Die Grünen haben die Vorwürfe von Innenminister Thomas de Maizière (CDU) gegen humanitäre Seenotrettungs-Aktivisten im Mittelmeer zurückgewiesen. In einem offenen Brief an den Innenminister schreibt die Grünen-Faktionsvorsitzende Katrin Göring-Eckardt: „Die Verantwortung für die massiven Flüchtlingsbewegungen im Mittelmeer liegt nicht bei den humanitären Organisationen. Ihnen muss unsere Hochachtung und unser Dank für ihren selbstlosen Einsatz gelten.“ De Maizière hatte den Verdacht geäußert, dass Retter mit Schleusern vor der libyschen Küste zusammenarbeiten. Die EU-Innenminister haben außerdem Italiens Forderung nach Öffnung der Häfen anderer Länder für Schiffe mit geretteten Migranten zurückgewiesen.
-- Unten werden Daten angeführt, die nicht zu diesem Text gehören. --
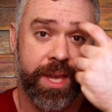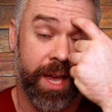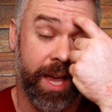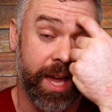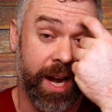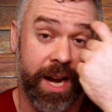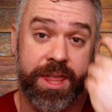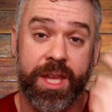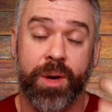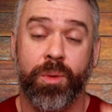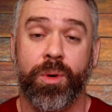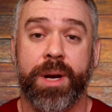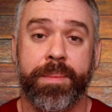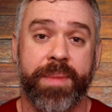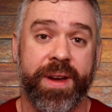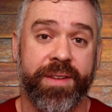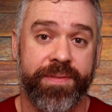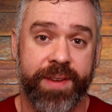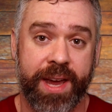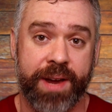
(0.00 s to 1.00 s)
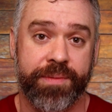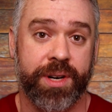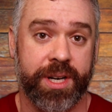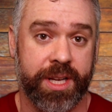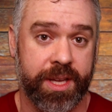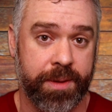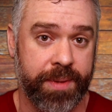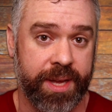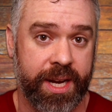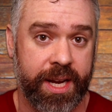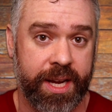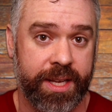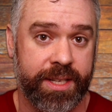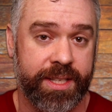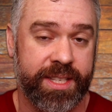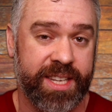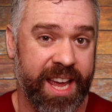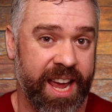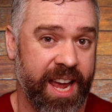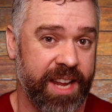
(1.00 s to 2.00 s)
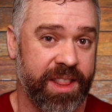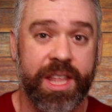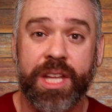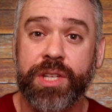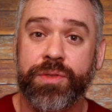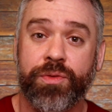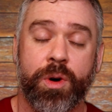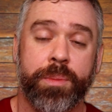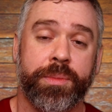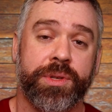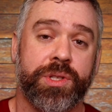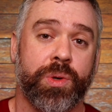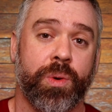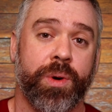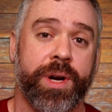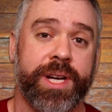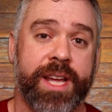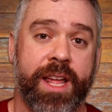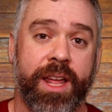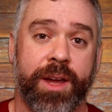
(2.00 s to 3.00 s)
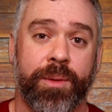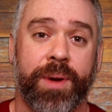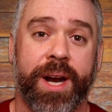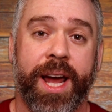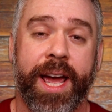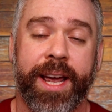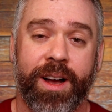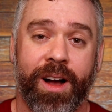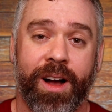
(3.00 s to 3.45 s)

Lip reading: And I think one of my favorite comedians at this form of storytelling, what IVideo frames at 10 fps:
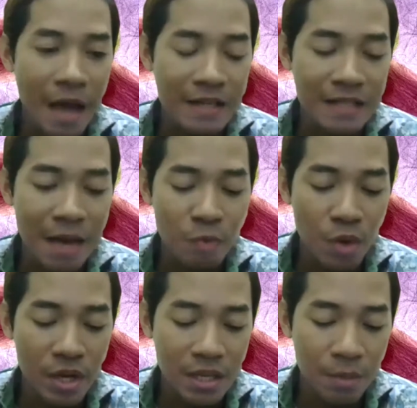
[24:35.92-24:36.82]
I'm
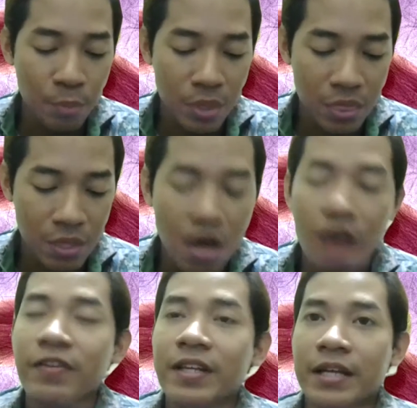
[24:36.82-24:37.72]
working with the
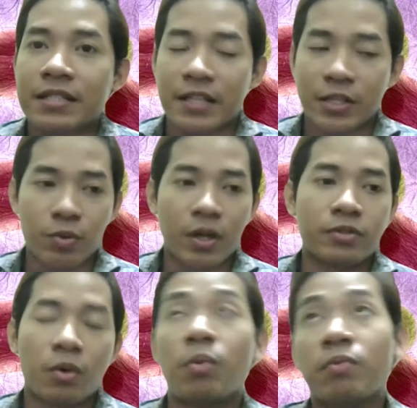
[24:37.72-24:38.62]
COVID-19 as well.
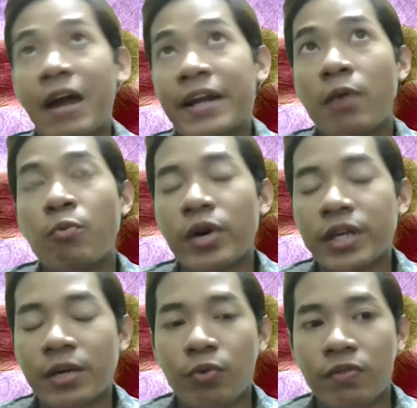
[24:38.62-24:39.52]
So right now I'm
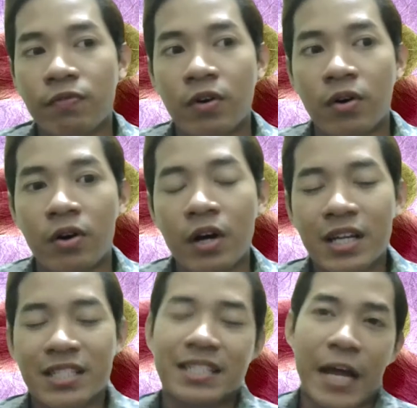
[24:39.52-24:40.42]
working with for
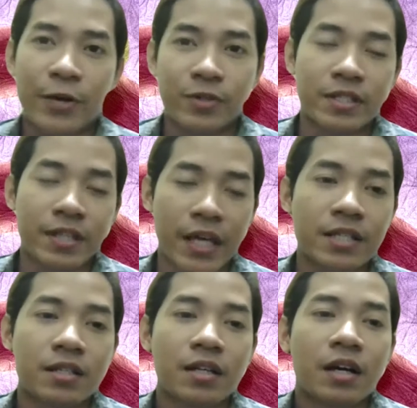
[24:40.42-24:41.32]
the diagnosis kit,
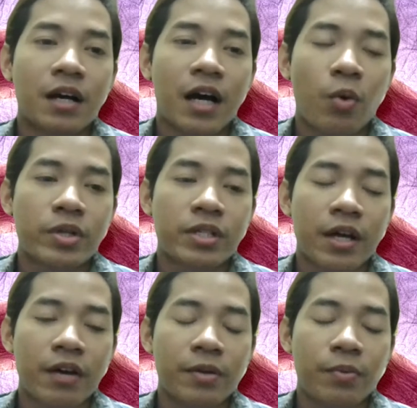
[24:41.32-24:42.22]
which
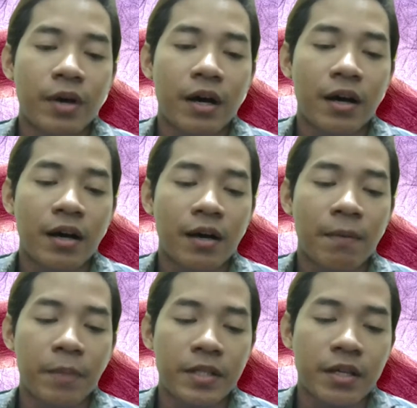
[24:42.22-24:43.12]
currently we are
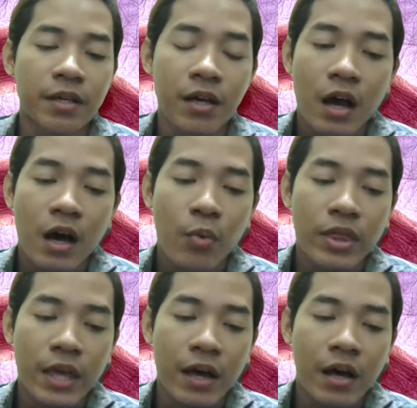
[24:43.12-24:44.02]
competing with
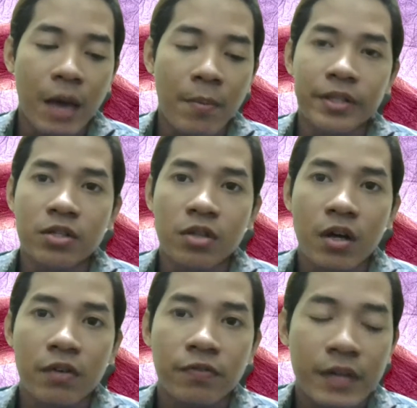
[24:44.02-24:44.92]
MIT
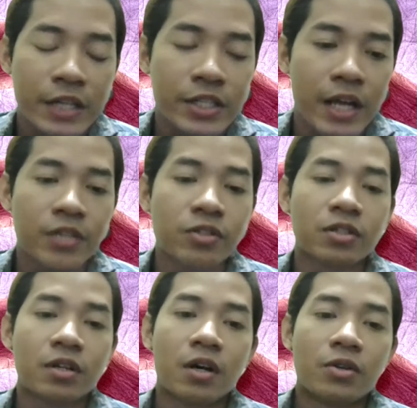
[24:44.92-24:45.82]
Soft Challenge.
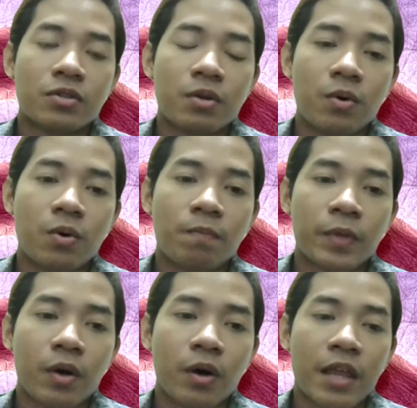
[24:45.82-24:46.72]
So
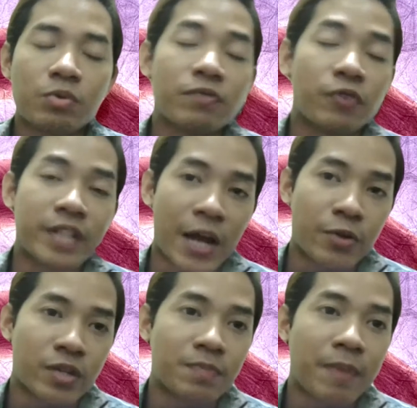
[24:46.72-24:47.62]
That's why for
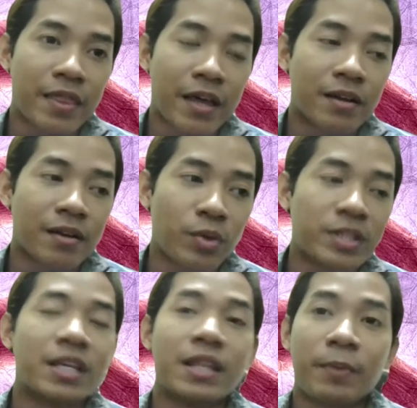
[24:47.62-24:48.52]
diagnosis, but then we
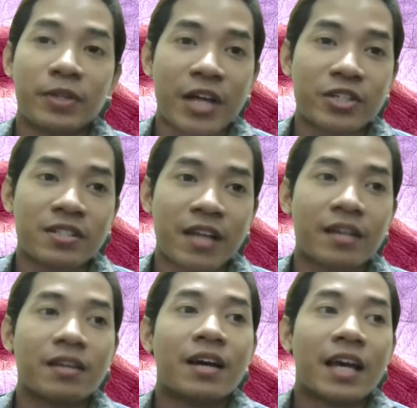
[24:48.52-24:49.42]
see the potential that
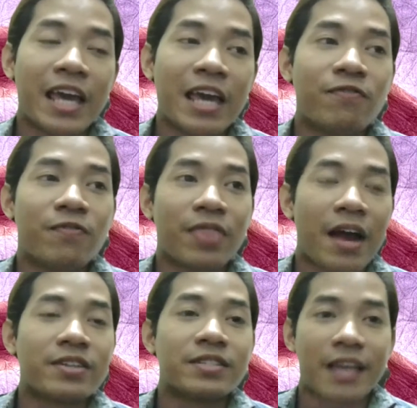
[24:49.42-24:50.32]
if there
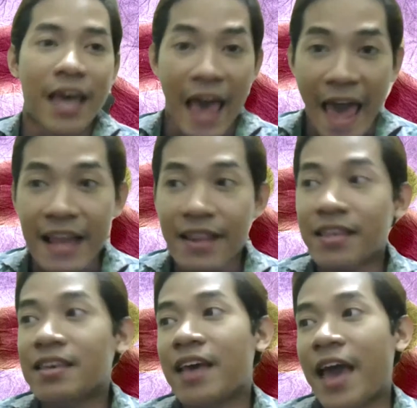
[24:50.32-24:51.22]
is
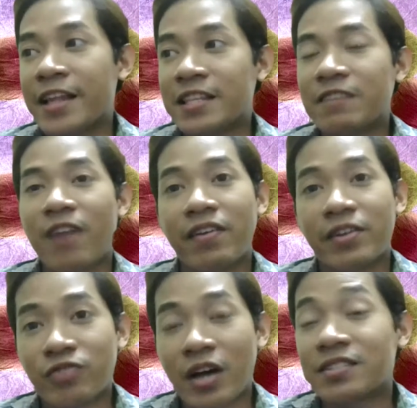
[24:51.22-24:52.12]
any antiviral
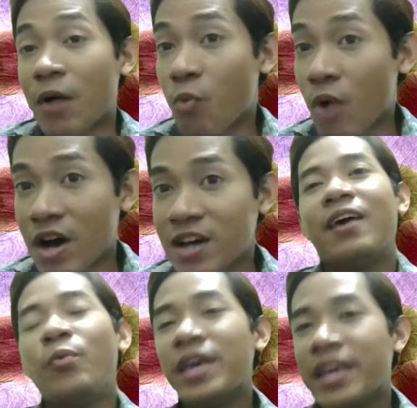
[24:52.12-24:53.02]
drugs that work,
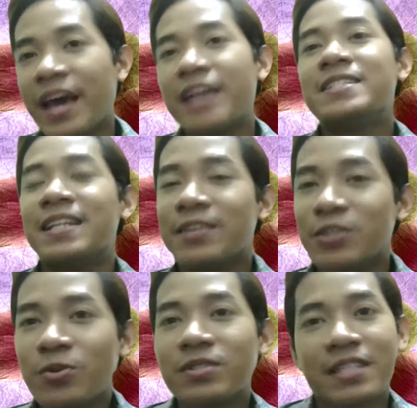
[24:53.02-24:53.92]
we can
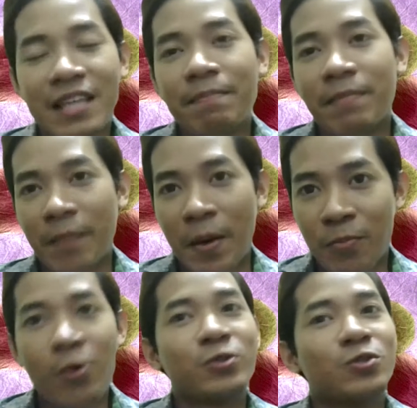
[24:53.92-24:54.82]
use the same
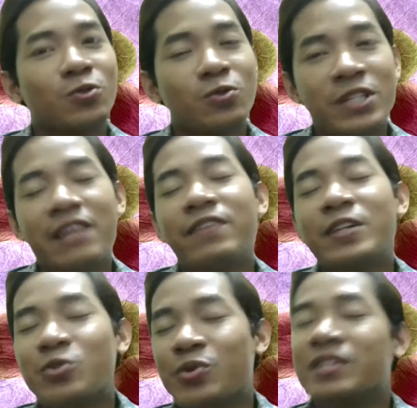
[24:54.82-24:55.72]
approach to deliver
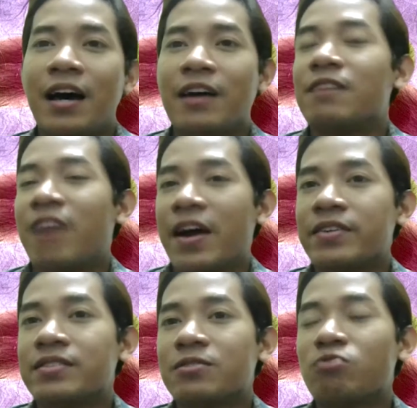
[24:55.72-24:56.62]
to kill
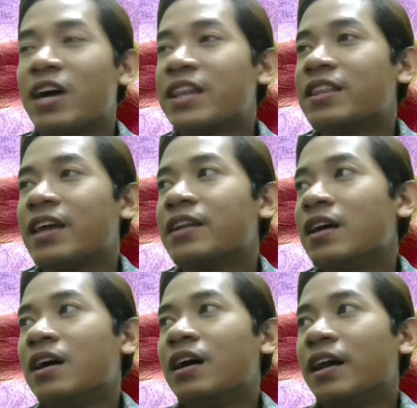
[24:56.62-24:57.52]
virus. So rather than
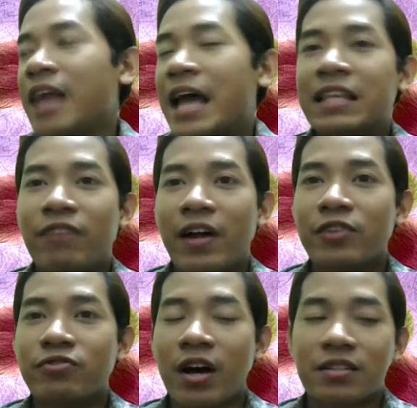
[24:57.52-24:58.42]
the antiviral
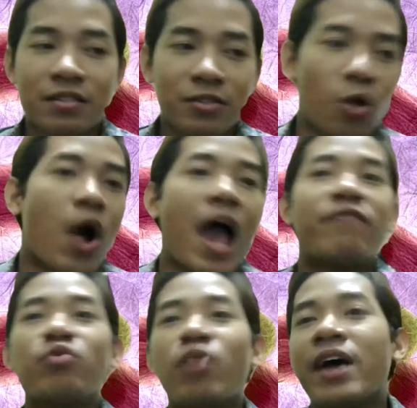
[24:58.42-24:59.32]
drugs go
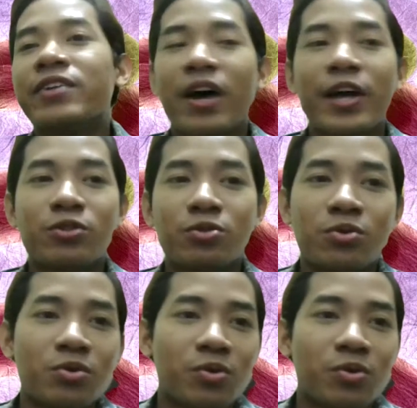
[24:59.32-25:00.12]
everywhere, try to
Göring-Eckardt betonte, allein in diesem Jahr seien bereits mehr als 2.000 Menschen auf dem Weg nach Europa im Mittelmeer ertrunken. Trotzdem zögen sich die im Auftrag der EU vor der libyschen Küste kreuzenden Schiffe immer mehr aus der Seenotrettung der Bootsflüchtlinge zurück. Im zentralen Mittelmeer zwischen Libyen und Italien sind nach Angaben der Grünen neun Nichtregierungsorganisationen mit zwölf Schiffen und einem Flugzeug unterwegs, um das Leben von Flüchtlingen zu retten. Diese humanitären Organisationen würden auf hoher See auch von der libyschen Küstenwache attackiert, die von der EU finanziert und geschult werde.